Complex TIPS procedures
A valuable part of my fellowship was the exposure to TIPS (transjugular intrahepatic portosystemic shunt) procedures. I saw a number of challenging cases:
- TIPS revisions, including dilation of existing shunts for refractory ascites.
- Flow reduction procedures for patients with recurrent encephalopathy.
These cases stood out because such complex TIPS scenarios are relatively uncommon in my own practice. Observing how Prof. Bilhim and his team handled them — from vascular access to stent placement to haemodynamic assessment — provided me with technical knowledge and confidence to approach similar cases in the future.
Other procedures
In addition to these main groups, I observed bleeding control embolizations, where rapid vessel selection and embolic choice were key. I also saw biopsy methods, where sealant was applied through a coaxial needle to minimise bleeding, allowing outpatient liver biopsies with only a few hours of observation. A particularly interesting case was a translumbar dialysis catheter placement guided by CT and angiography. This is not a routine procedure in my own centre, but it is one that broadened my understanding of what IR can offer in difficult access situations.

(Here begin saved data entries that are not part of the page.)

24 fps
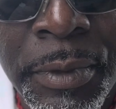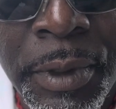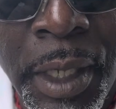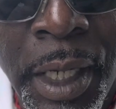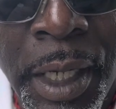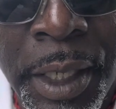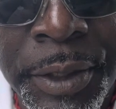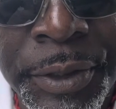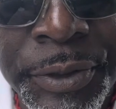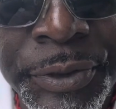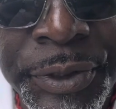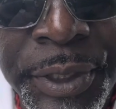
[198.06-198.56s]

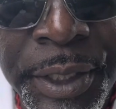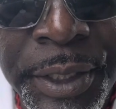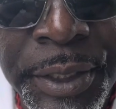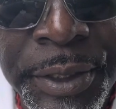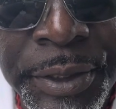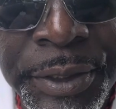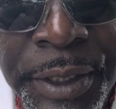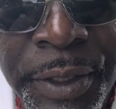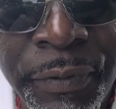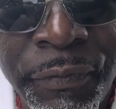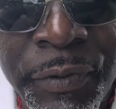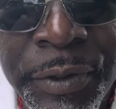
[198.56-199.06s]
Understand the
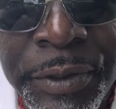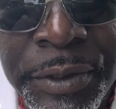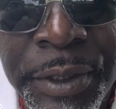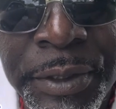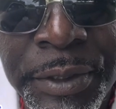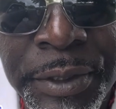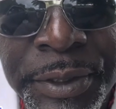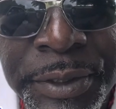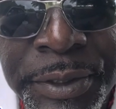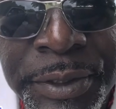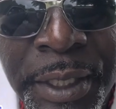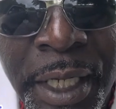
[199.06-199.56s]
difference and
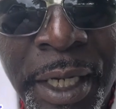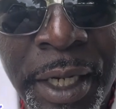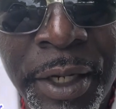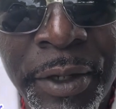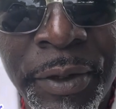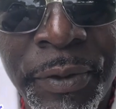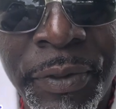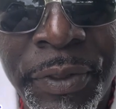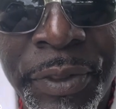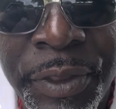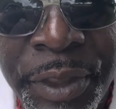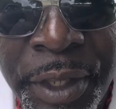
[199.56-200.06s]

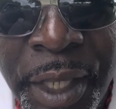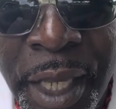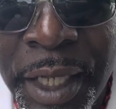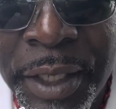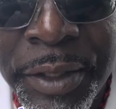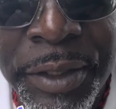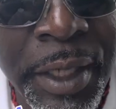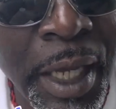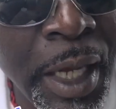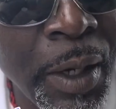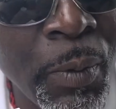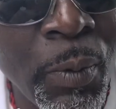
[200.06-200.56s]
desire that,
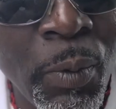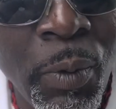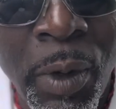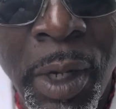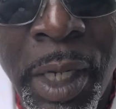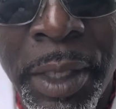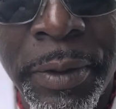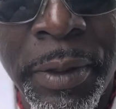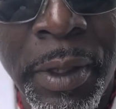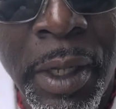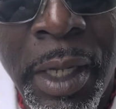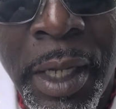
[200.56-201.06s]
not
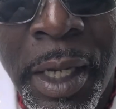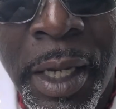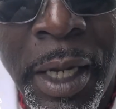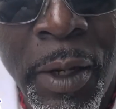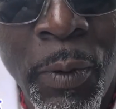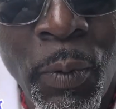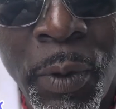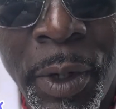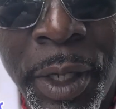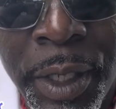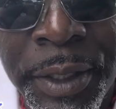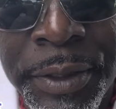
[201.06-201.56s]
want
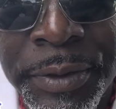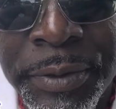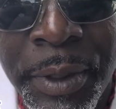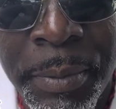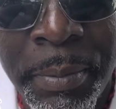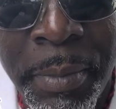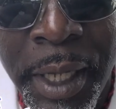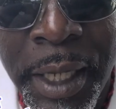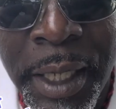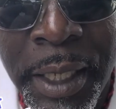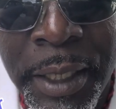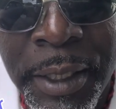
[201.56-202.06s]
what is a
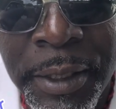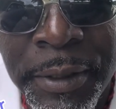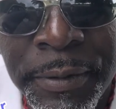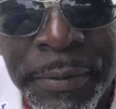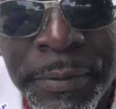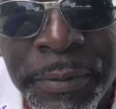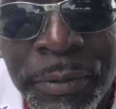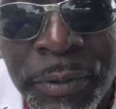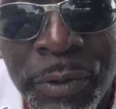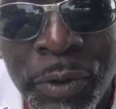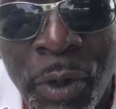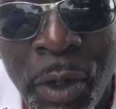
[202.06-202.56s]
man.
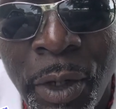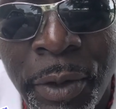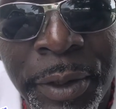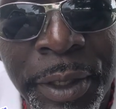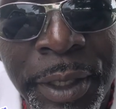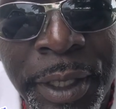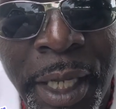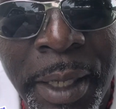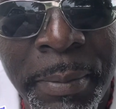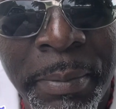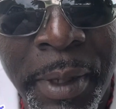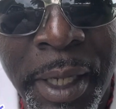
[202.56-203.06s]
You already
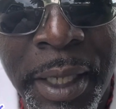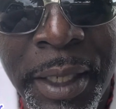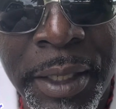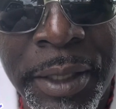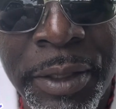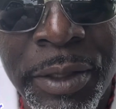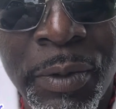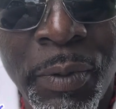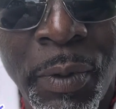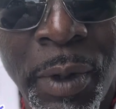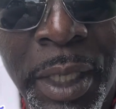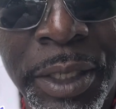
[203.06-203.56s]
got man in
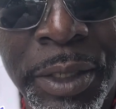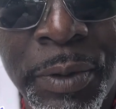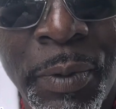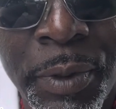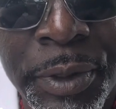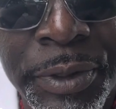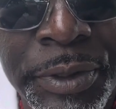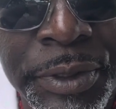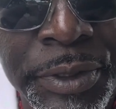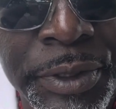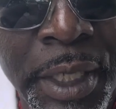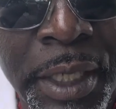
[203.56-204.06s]
you. Why you
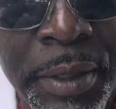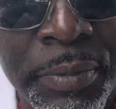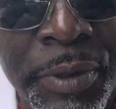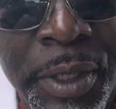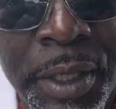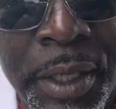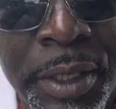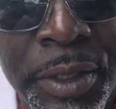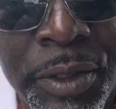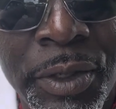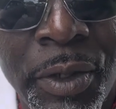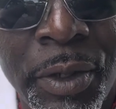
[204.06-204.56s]
want the same
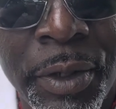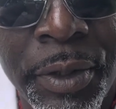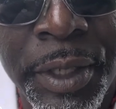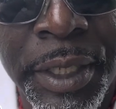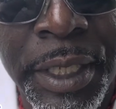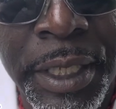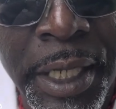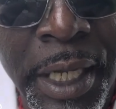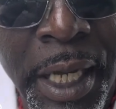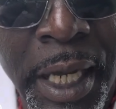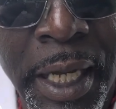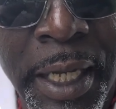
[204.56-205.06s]
thing you
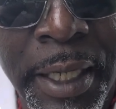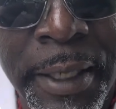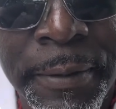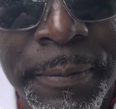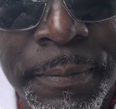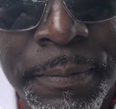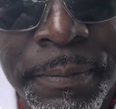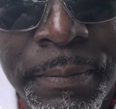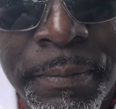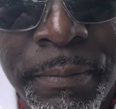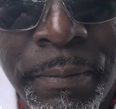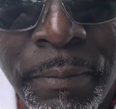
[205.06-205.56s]
already got?
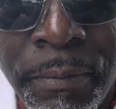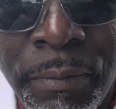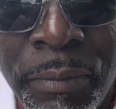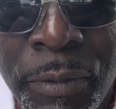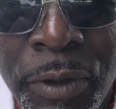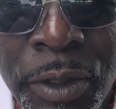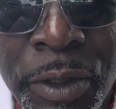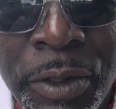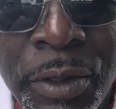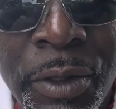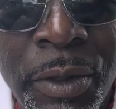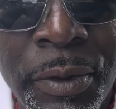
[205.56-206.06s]

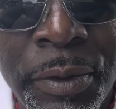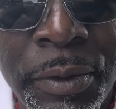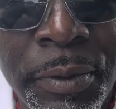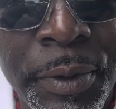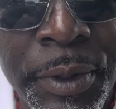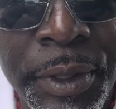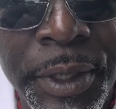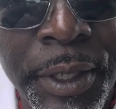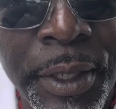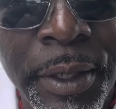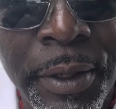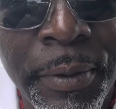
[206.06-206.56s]
You don't
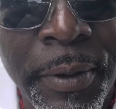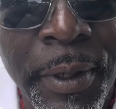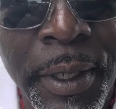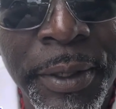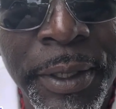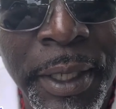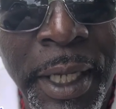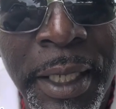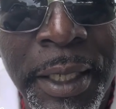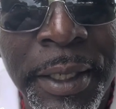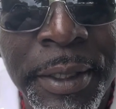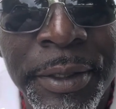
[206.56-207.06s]
even care on
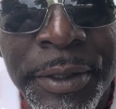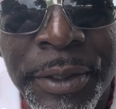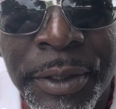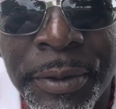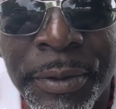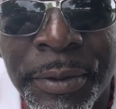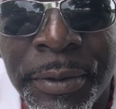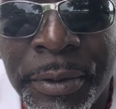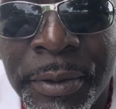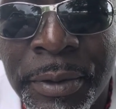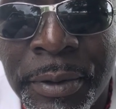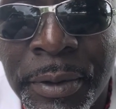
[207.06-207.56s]
that in
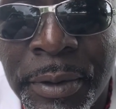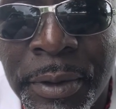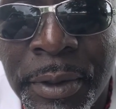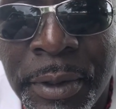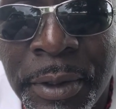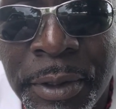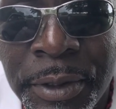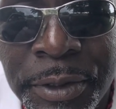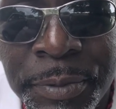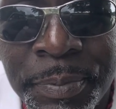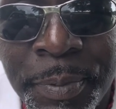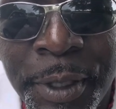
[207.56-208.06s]
you,
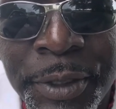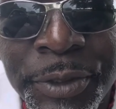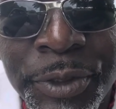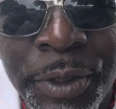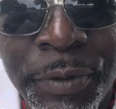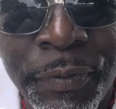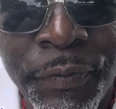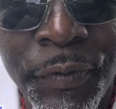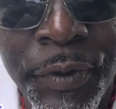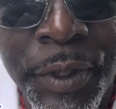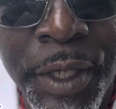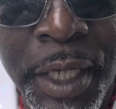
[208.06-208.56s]
especially
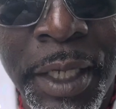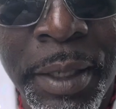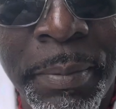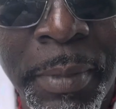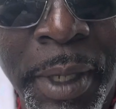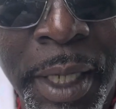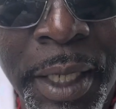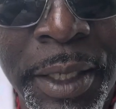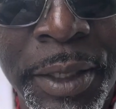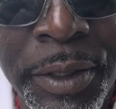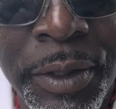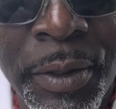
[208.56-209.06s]
if you got a
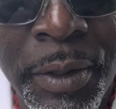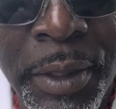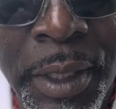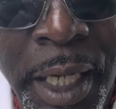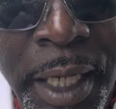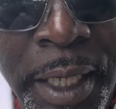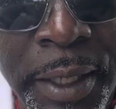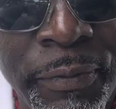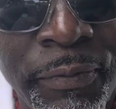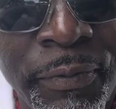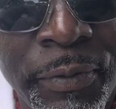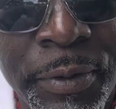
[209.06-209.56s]
man in your
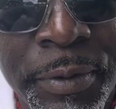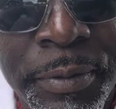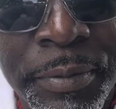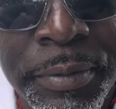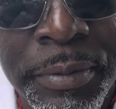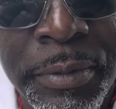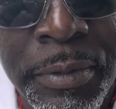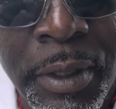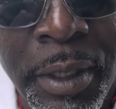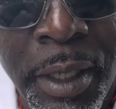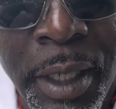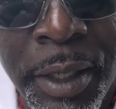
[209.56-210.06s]
life.
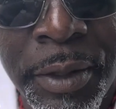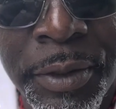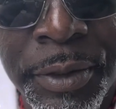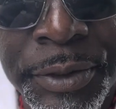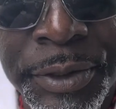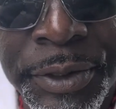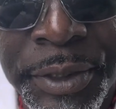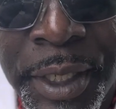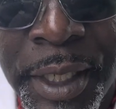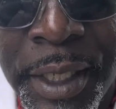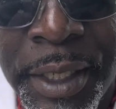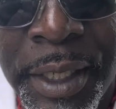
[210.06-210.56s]

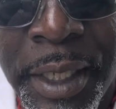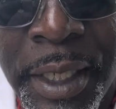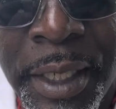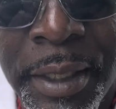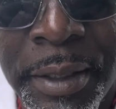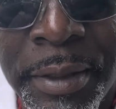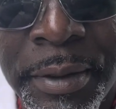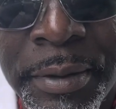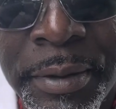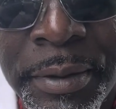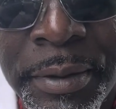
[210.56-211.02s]
Understand that.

Learning beyond the angio suite
What impressed me was not only the procedures themselves but also the clinical integration of interventional radiology. Patients were carefully selected, often in collaboration with hepatology, surgery, or gynaecology teams. This ensured that interventions were part of a broader treatment plan.
Patient communication was also a point of learning. I observed how procedures and their risks were explained clearly and concisely, even for complex interventions. Post-procedural care was pragmatic but safe, with short observation times and rapid return to outpatient status whenever possible.
What I will bring back
The fellowship provided several practical lessons I intend to apply:
- Advocating for greater use of deep sedation in ablation procedures, which could improve efficiency and reduce the burden on anaesthesia resources.
- Sharing technical insights from biopsies, fibroid embolizations, and complex TIPS with my colleagues.
- Reviewing the potential for shorter observation times after selected procedures.
- Strengthening the case for multidisciplinary IR pathways, particularly for hepatology patients.
Spending one month in Lisbon was a valuable professional experience. It offered direct exposure to procedures that are less frequent in my own centre and gave me new ideas for how to improve workflow and patient care.
What I appreciated most was the openness of the team. Prof. Bilhim and his colleagues were always ready to explain their approach, discuss alternative strategies, and involve me in daily practice. Their attitude created an environment where learning was continuous.
The fellowship also reminded me of the importance of exchange across centres. Seeing how the same procedures are approached in different hospitals highlights not only technical differences, but also the flexibility of interventional radiology as a discipline. It is encouraging to know that by adapting protocols to local resources and patient populations, high-quality outcomes can be achieved in many ways.
I am grateful to Prof. Tiago Bilhim for his guidance and for welcoming me into his department, to the IR team at Curry Cabral for their hospitality and professionalism, and to CIRSE for supporting this programme. The fellowship was a meaningful opportunity to learn, reflect, and grow as a clinician.